> **MATERIAL FOR THIS EXERCISE**
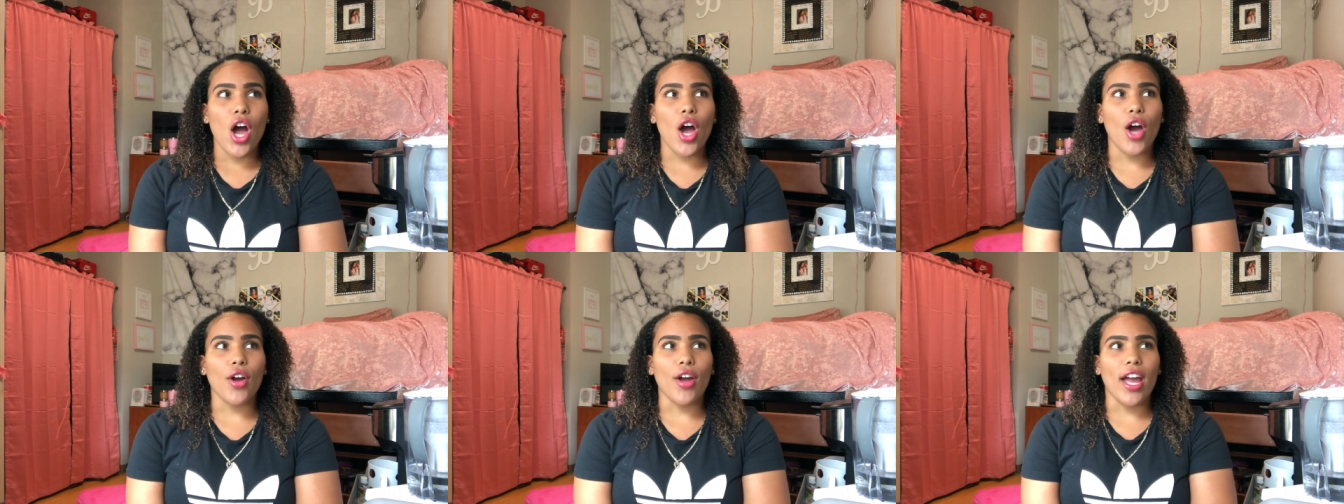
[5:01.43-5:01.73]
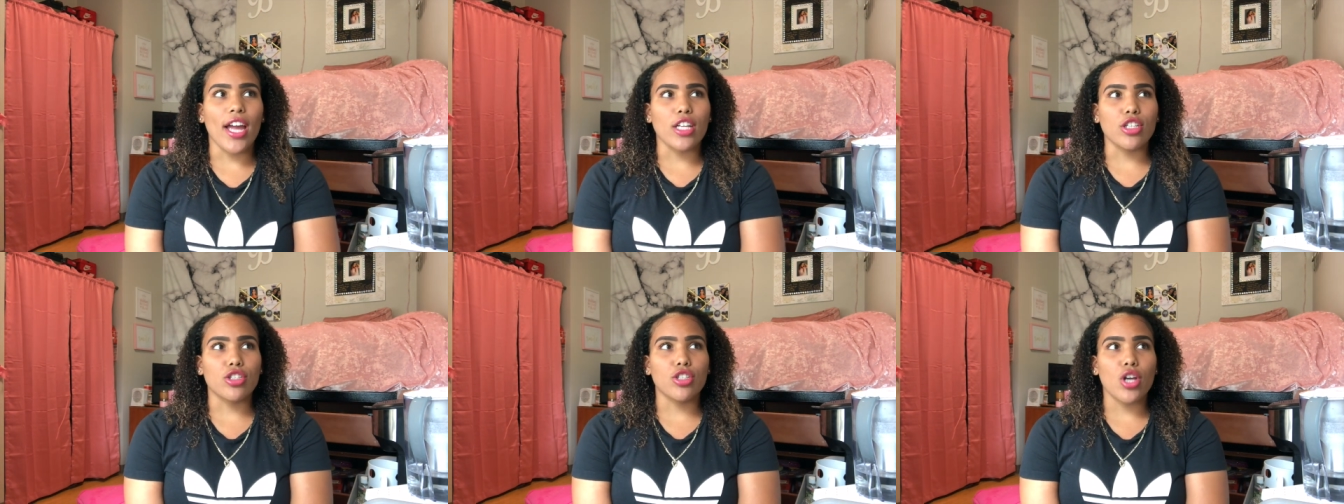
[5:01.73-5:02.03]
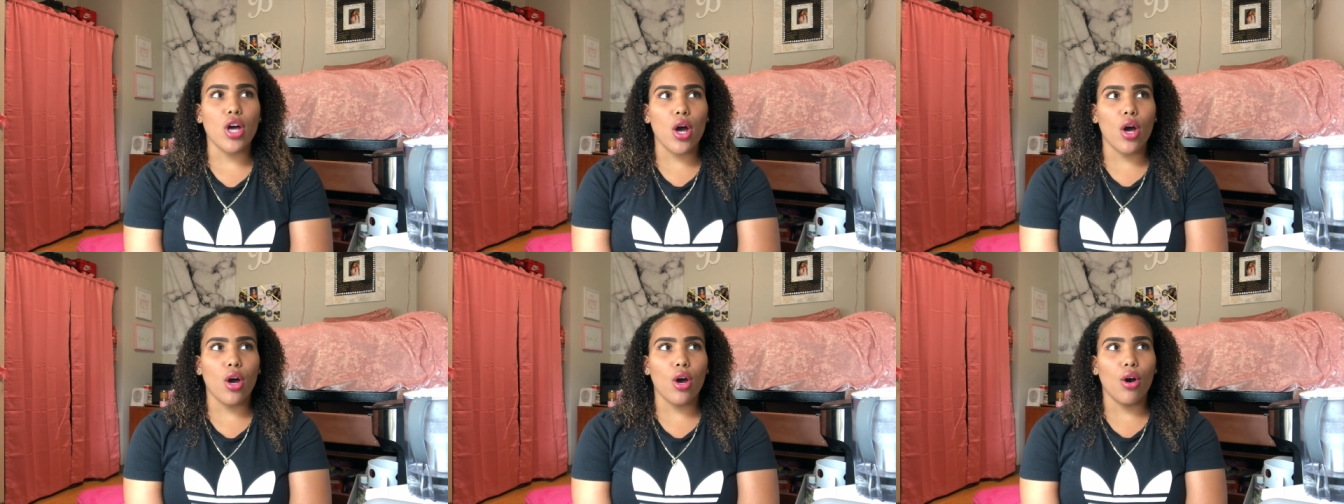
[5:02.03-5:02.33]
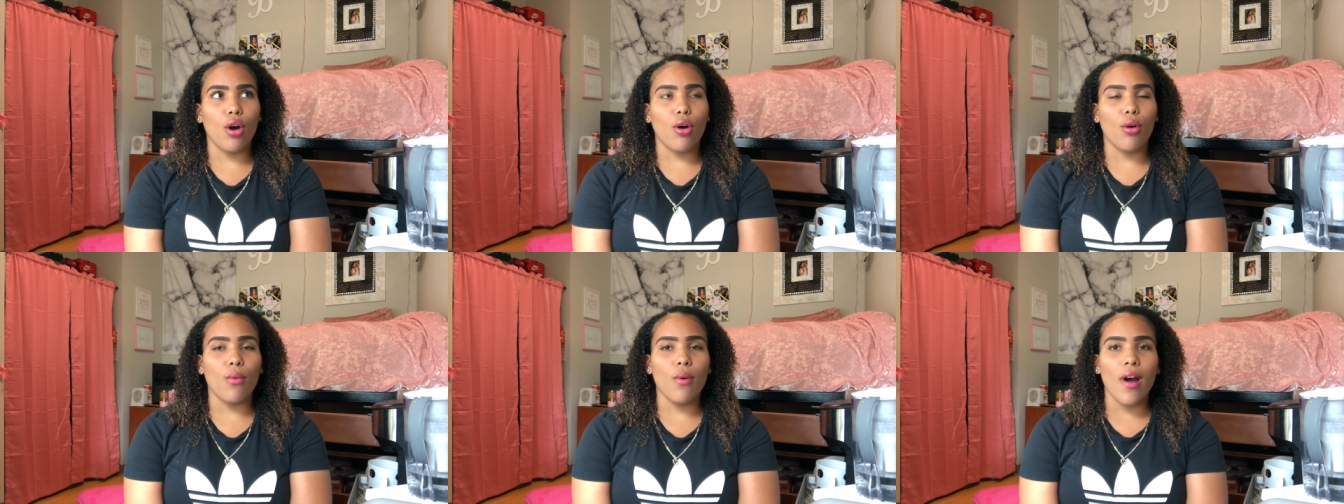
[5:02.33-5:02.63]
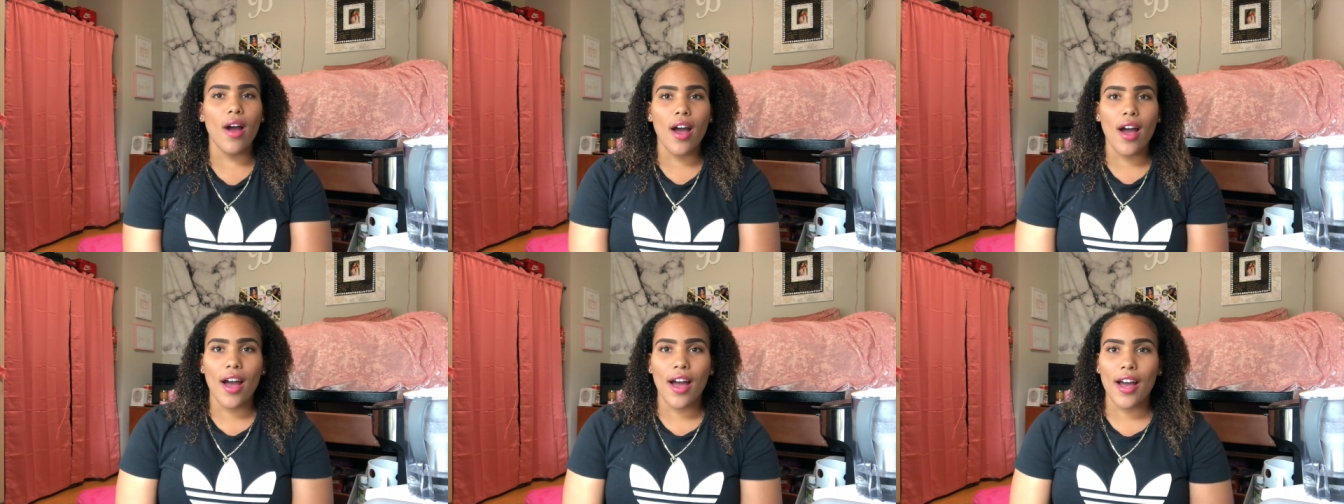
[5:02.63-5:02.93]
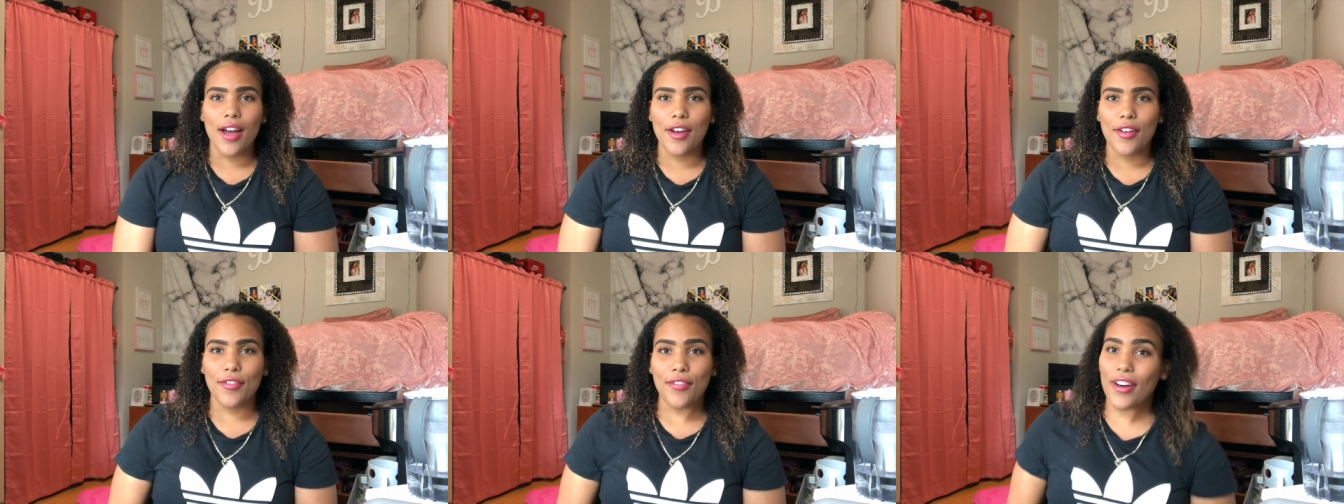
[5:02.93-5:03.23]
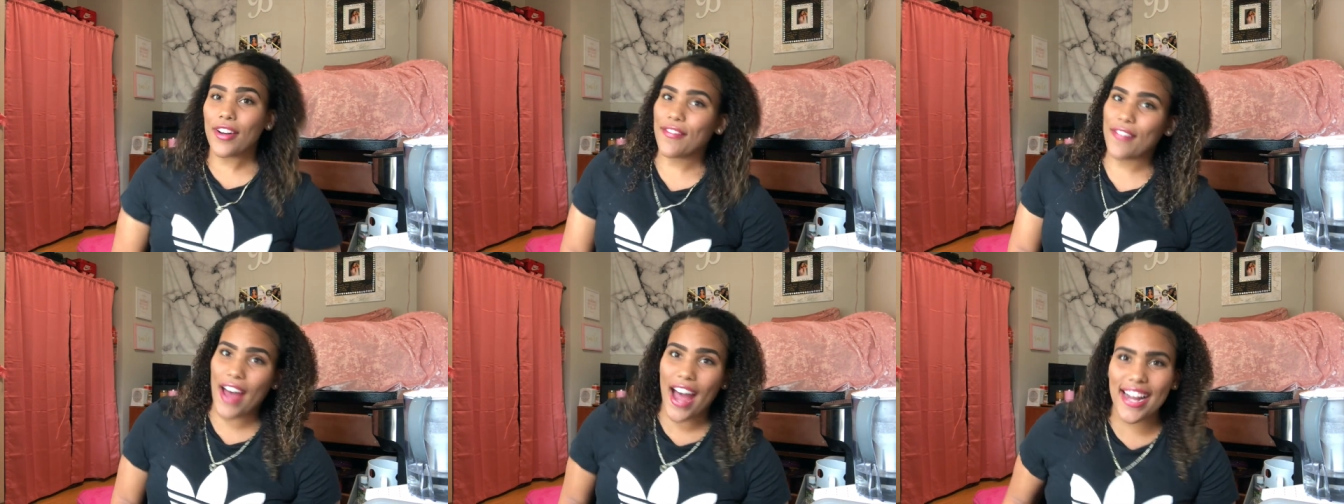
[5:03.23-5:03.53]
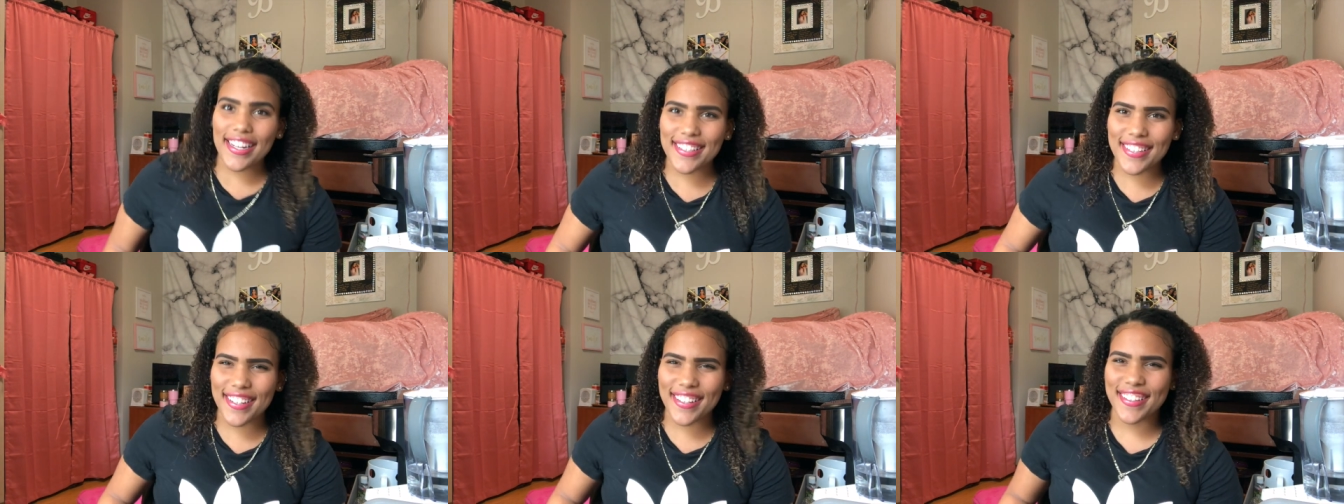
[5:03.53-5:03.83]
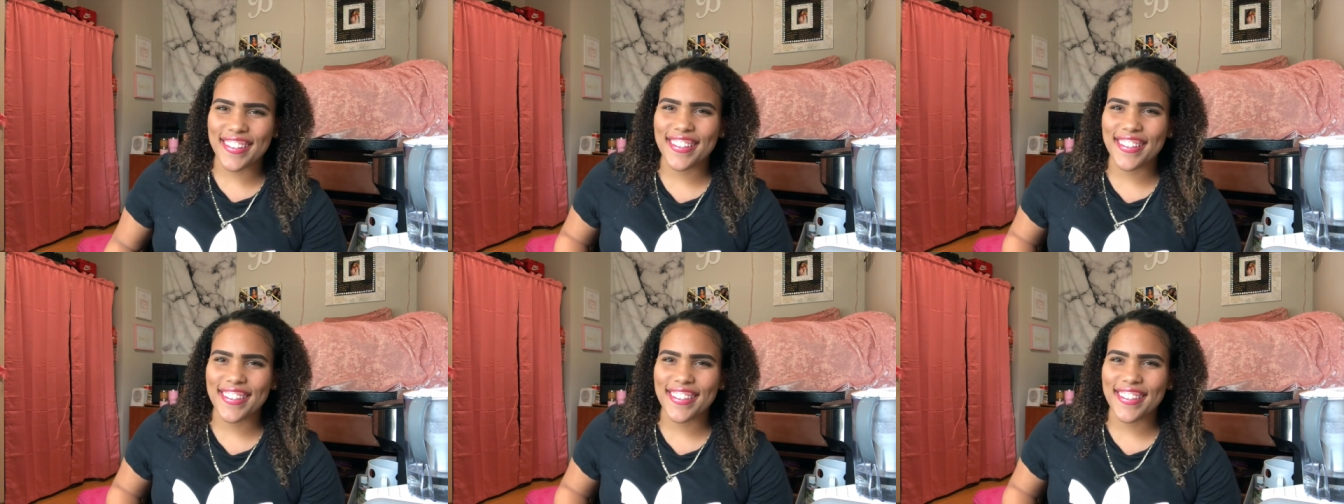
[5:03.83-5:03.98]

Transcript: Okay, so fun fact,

> **EXERCISE OBJECTIVE**
Return every entry word for word, but drop any pictures.

> **FINAL ANSWER**
[5:01.43-5:01.73]
[5:01.73-5:02.03]
[5:02.03-5:02.33]
[5:02.33-5:02.63]
[5:02.63-5:02.93]
[5:02.93-5:03.23]
[5:03.23-5:03.53]
[5:03.53-5:03.83]
[5:03.83-5:03.98]

Transcript: Okay, so fun fact,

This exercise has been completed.